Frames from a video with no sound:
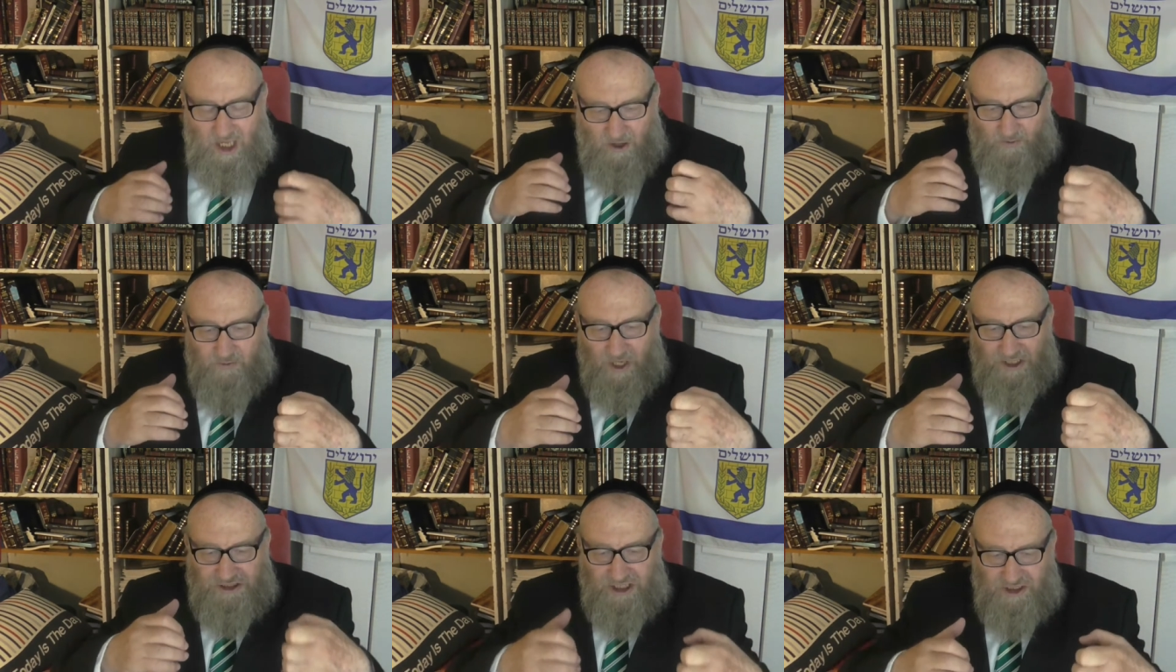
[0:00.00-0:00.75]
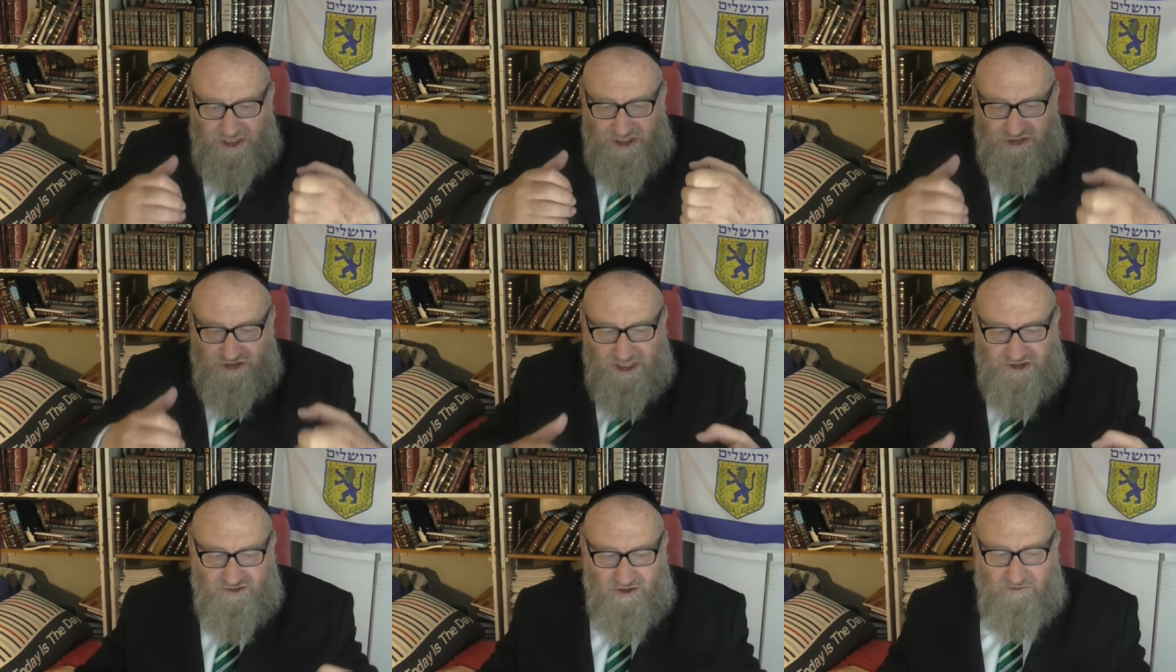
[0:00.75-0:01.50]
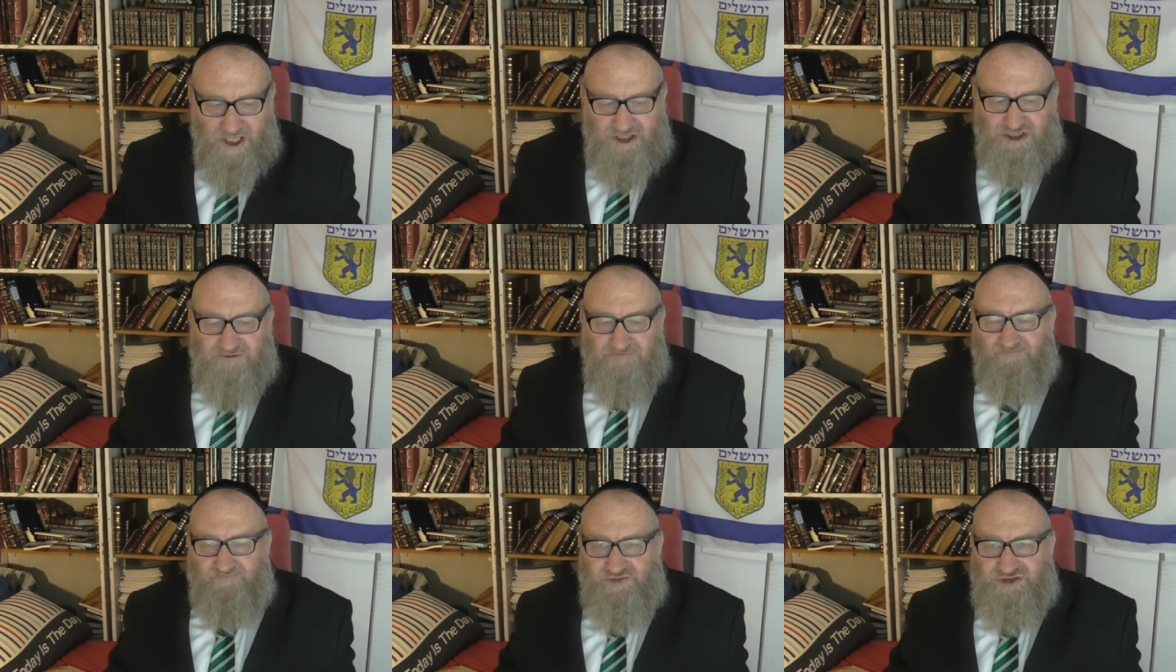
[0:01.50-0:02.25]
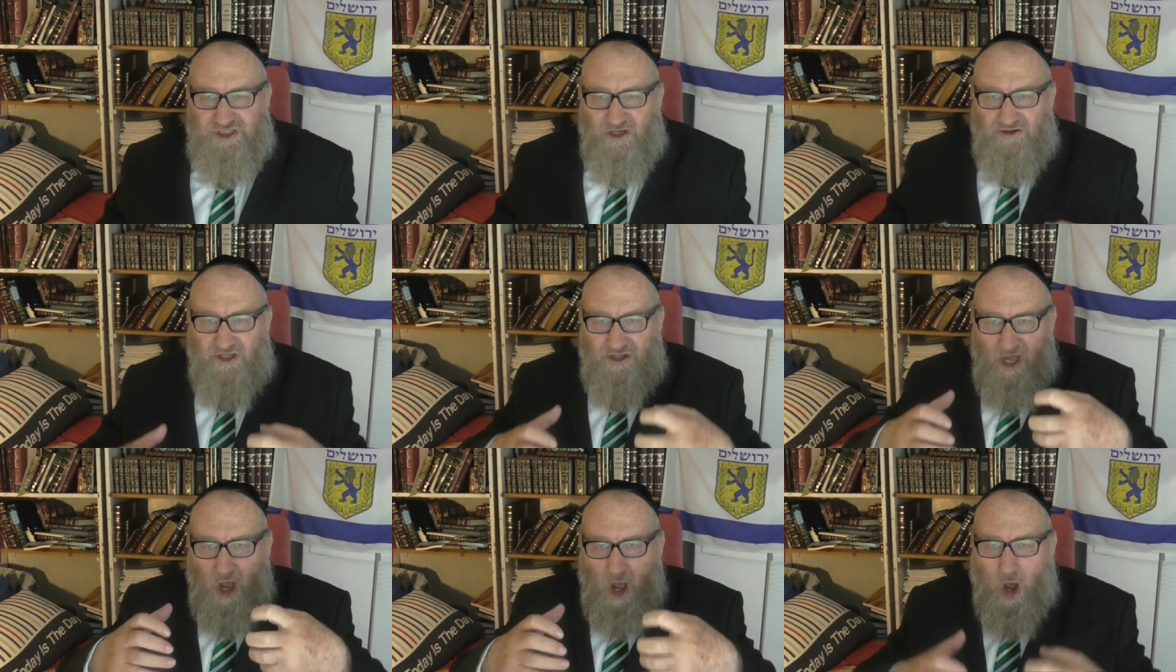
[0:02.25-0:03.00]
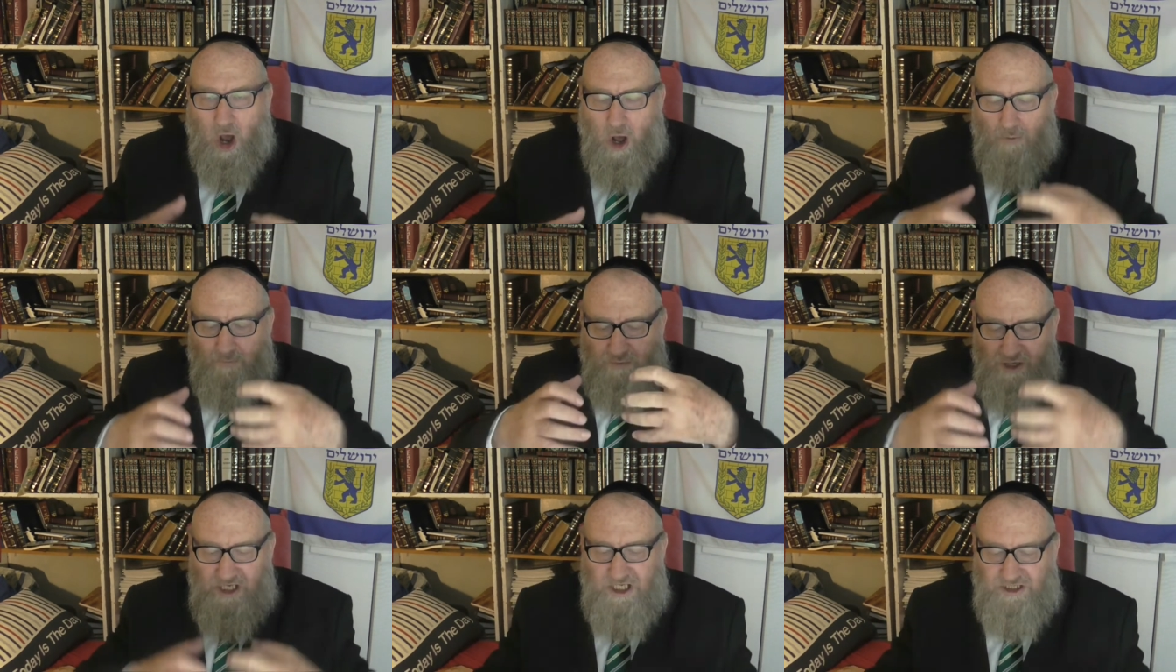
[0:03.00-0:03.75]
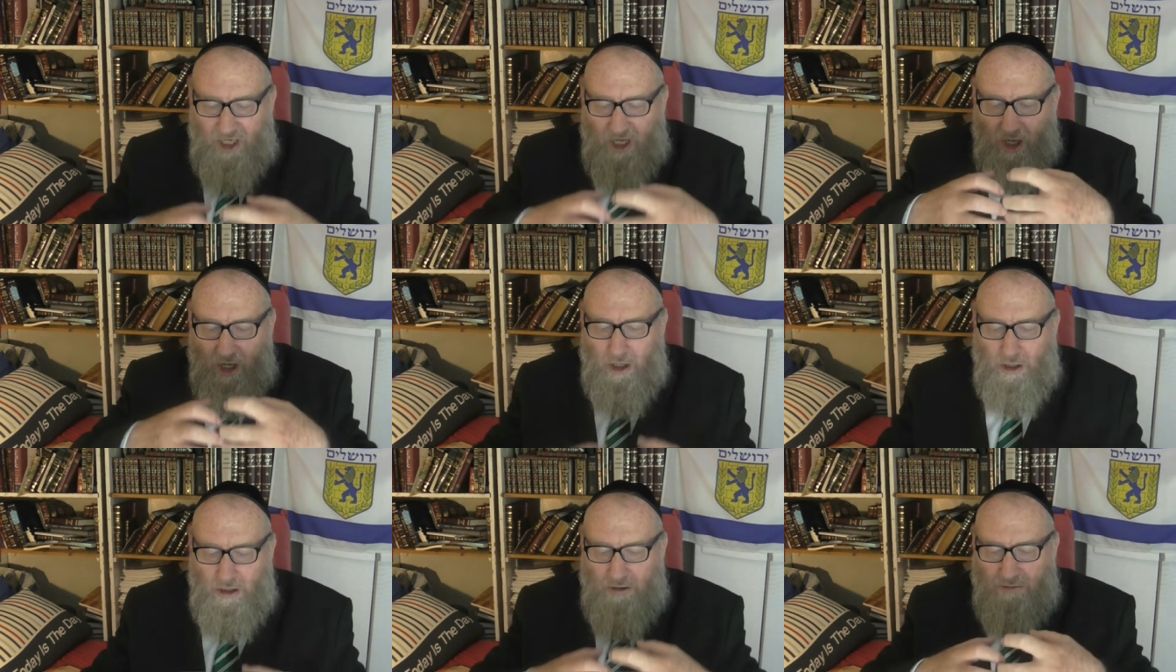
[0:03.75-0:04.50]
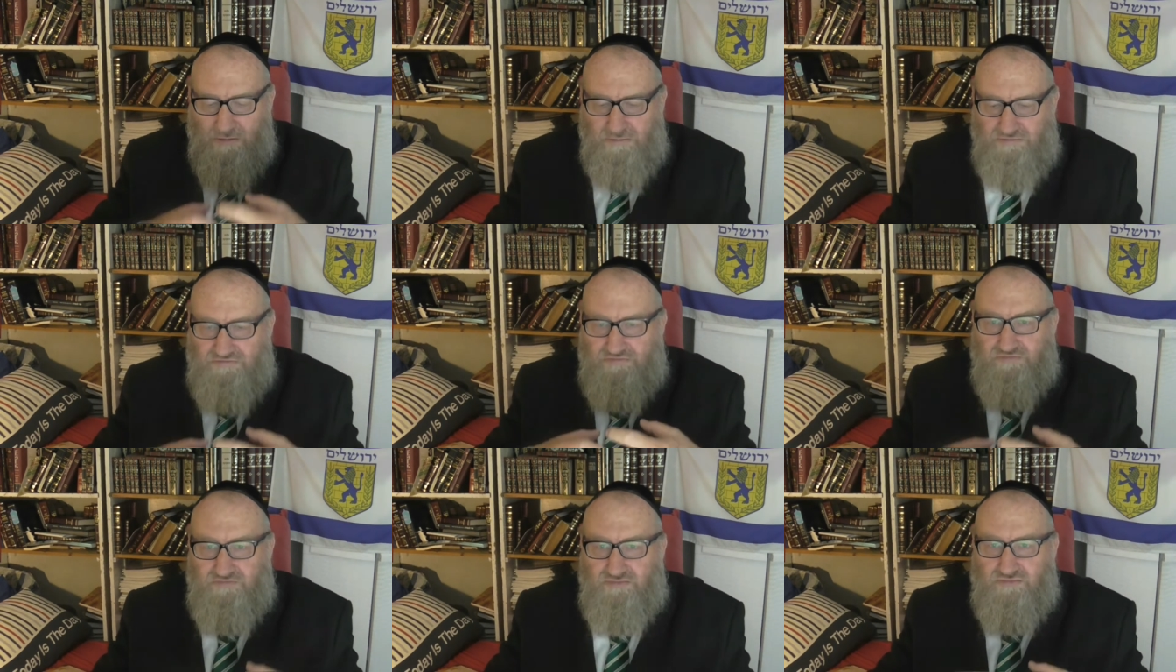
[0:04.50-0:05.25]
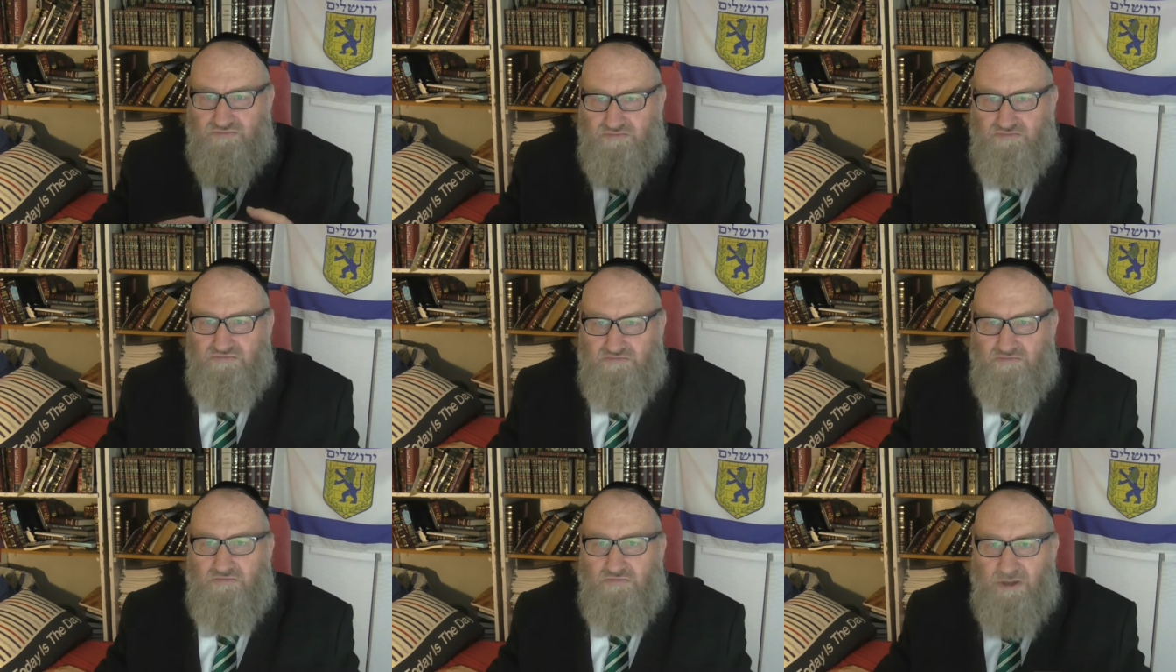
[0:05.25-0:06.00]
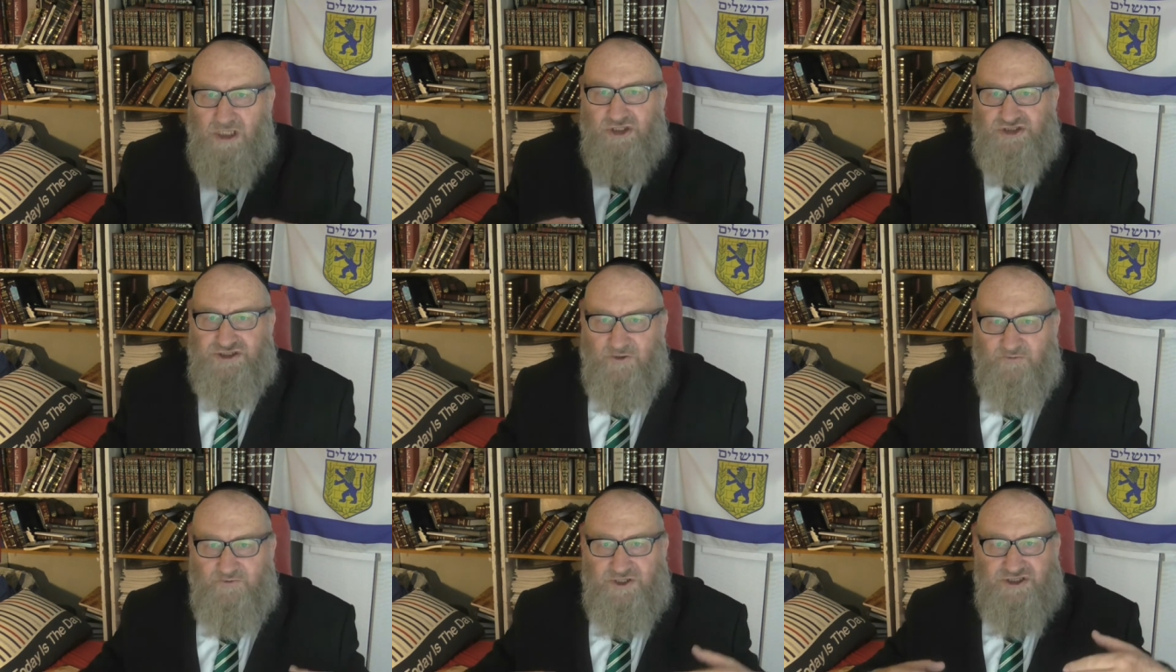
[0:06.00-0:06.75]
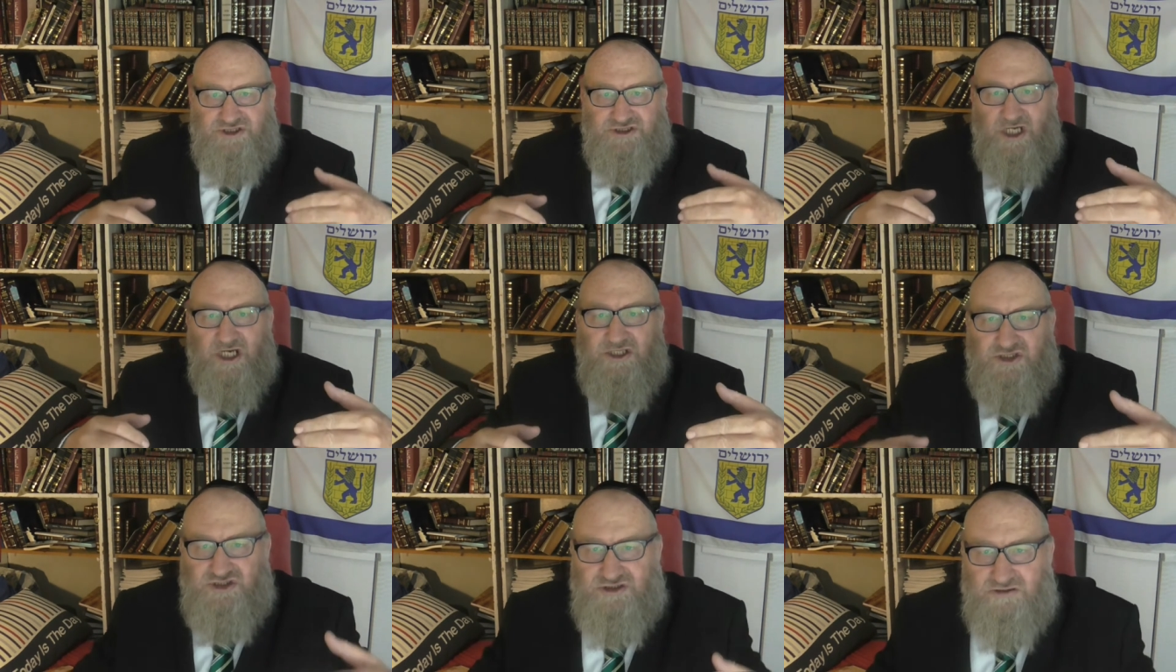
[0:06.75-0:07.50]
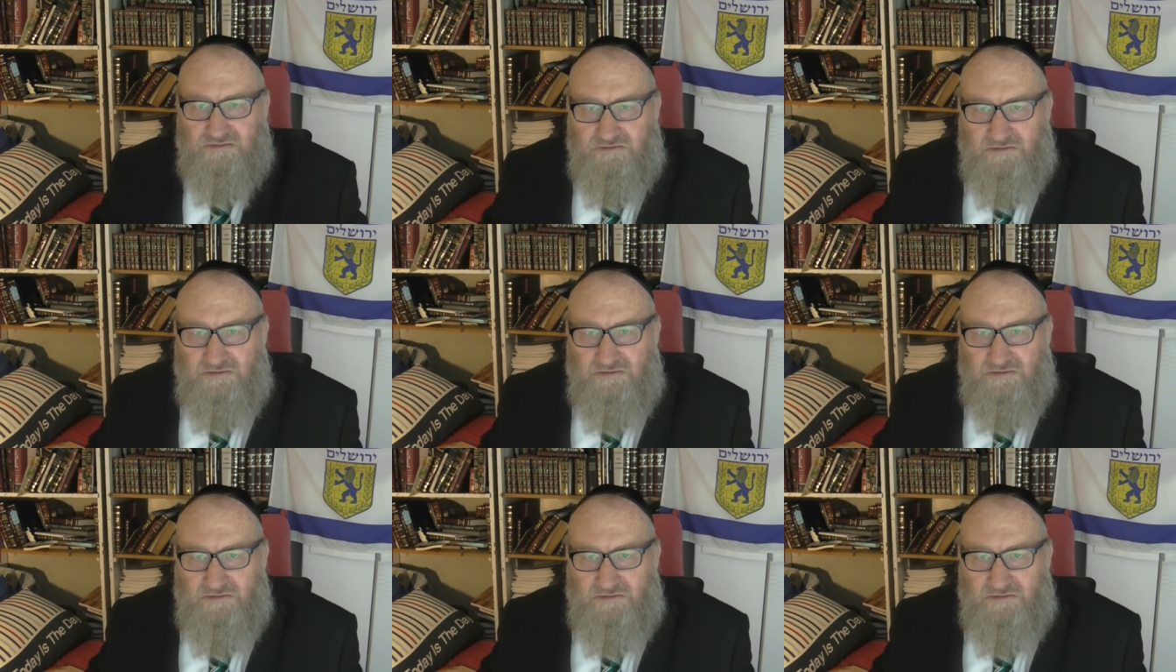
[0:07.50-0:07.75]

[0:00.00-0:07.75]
affecting this transformation so that the whole breed, the whole millions of fish changed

WHAT THIS TASK INVOLVES:
With the pictures omitted, restate every entry above word for word.

EXERCISE RESULT:
Frames from a video with no sound:
[0:00.00-0:00.75]
[0:00.75-0:01.50]
[0:01.50-0:02.25]
[0:02.25-0:03.00]
[0:03.00-0:03.75]
[0:03.75-0:04.50]
[0:04.50-0:05.25]
[0:05.25-0:06.00]
[0:06.00-0:06.75]
[0:06.75-0:07.50]
[0:07.50-0:07.75]

[0:00.00-0:07.75]
affecting this transformation so that the whole breed, the whole millions of fish changed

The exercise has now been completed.